▶ **YOUR INSTRUCTIONS**:
What is needed is an exact transcription of every record, minus the pictures.

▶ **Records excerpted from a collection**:
◇ ◇ ◇ ◇
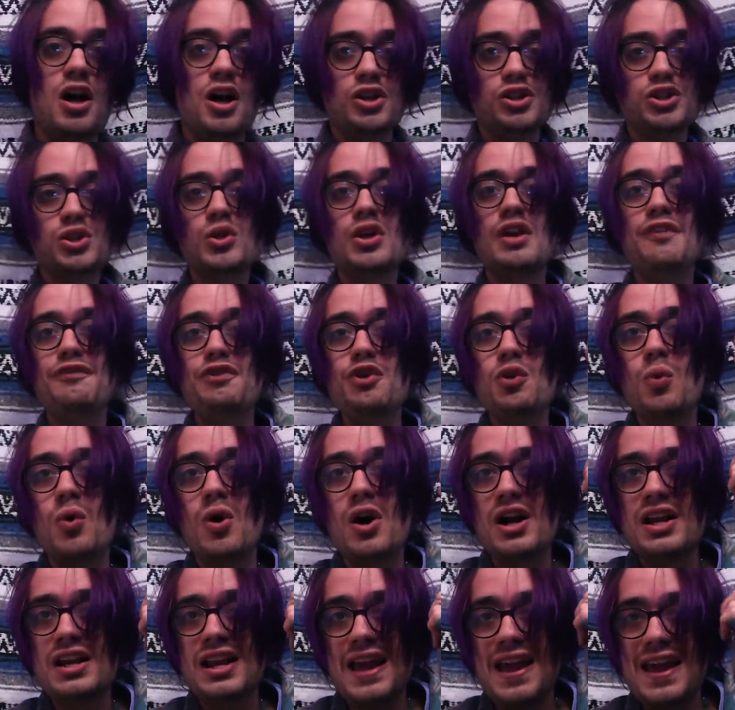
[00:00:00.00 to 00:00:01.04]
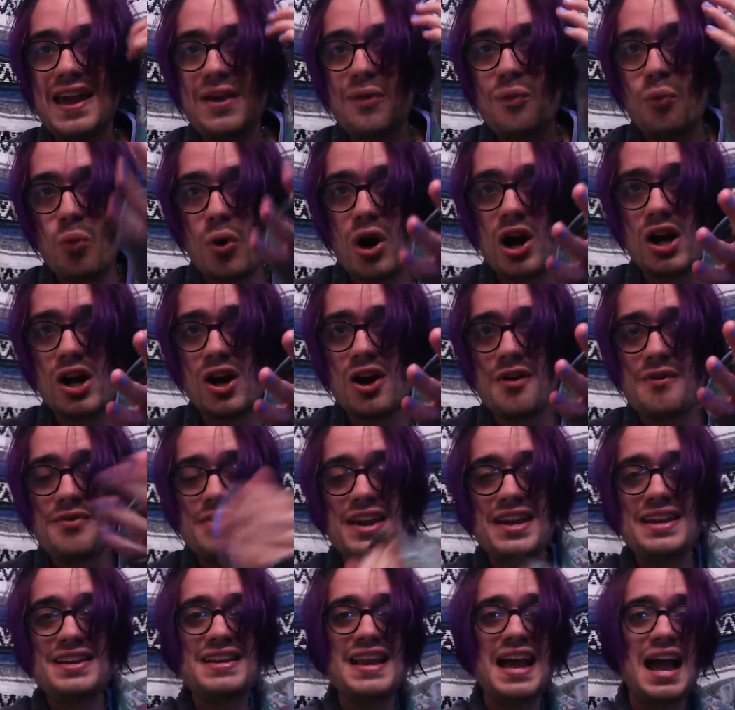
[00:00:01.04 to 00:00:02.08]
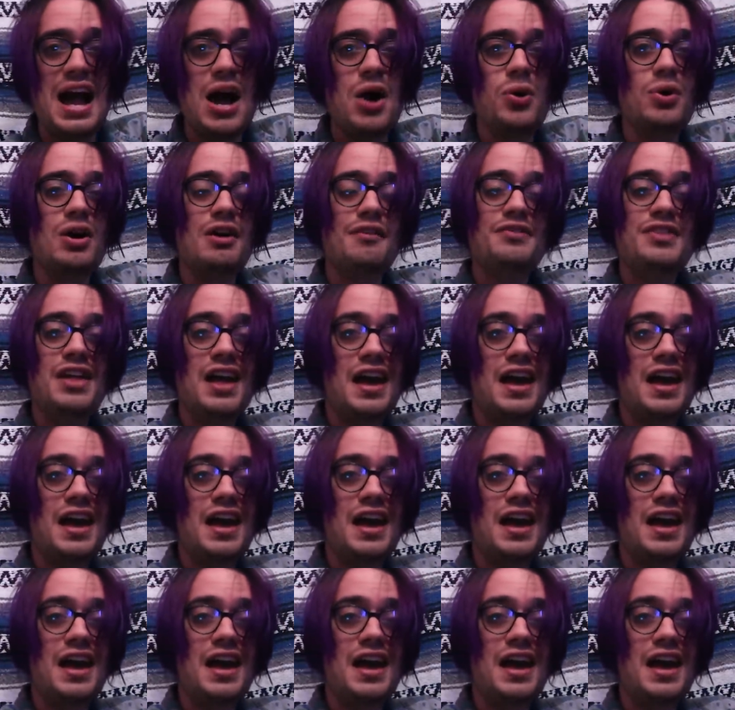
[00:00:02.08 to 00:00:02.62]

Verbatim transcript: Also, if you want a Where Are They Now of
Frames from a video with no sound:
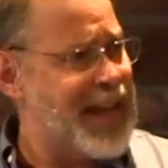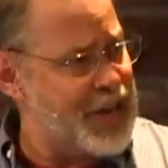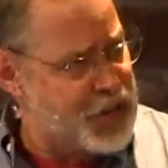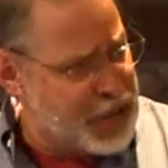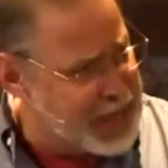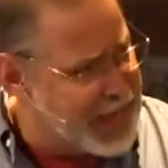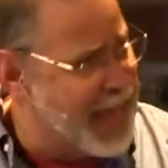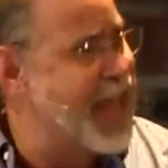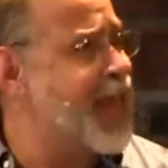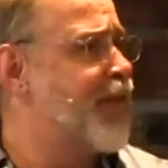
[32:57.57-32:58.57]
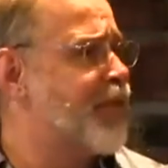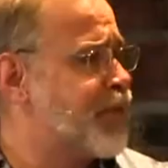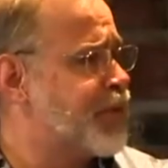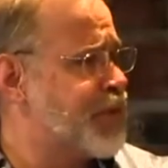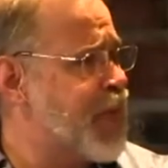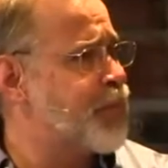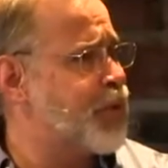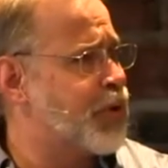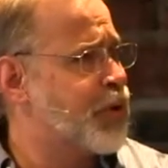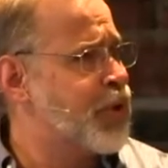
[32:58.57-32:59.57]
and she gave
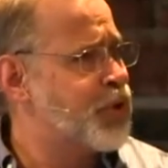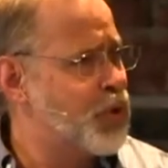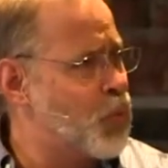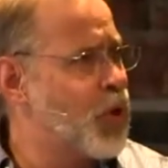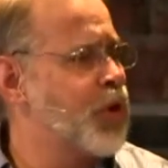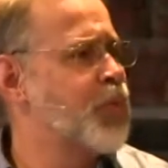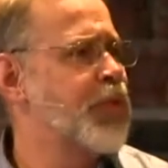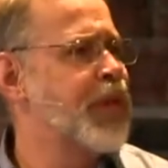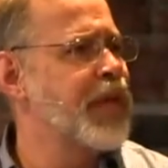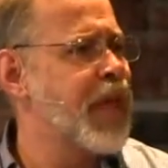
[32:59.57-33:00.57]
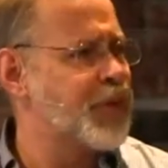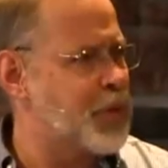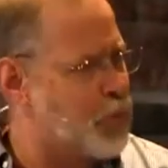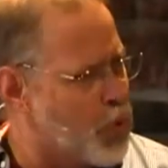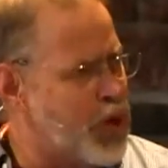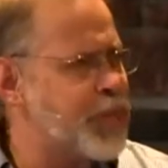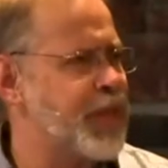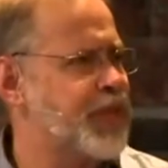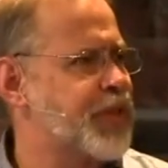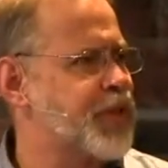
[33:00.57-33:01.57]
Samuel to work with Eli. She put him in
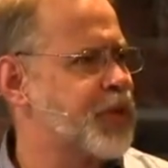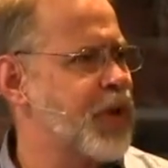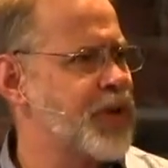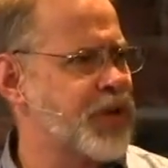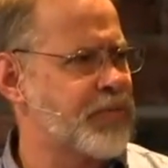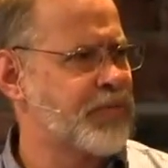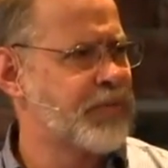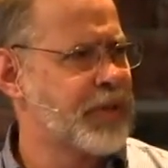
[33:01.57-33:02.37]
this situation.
◇ ◇ ◇ ◇
▶ **ANSWER FOR THIS EXERCISE**:
[00:00:00.00 to 00:00:01.04]
[00:00:01.04 to 00:00:02.08]
[00:00:02.08 to 00:00:02.62]

Verbatim transcript: Also, if you want a Where Are They Now of
Frames from a video with no sound:
[32:57.57-32:58.57]
[32:58.57-32:59.57]
and she gave
[32:59.57-33:00.57]
[33:00.57-33:01.57]
Samuel to work with Eli. She put him in
[33:01.57-33:02.37]
this situation.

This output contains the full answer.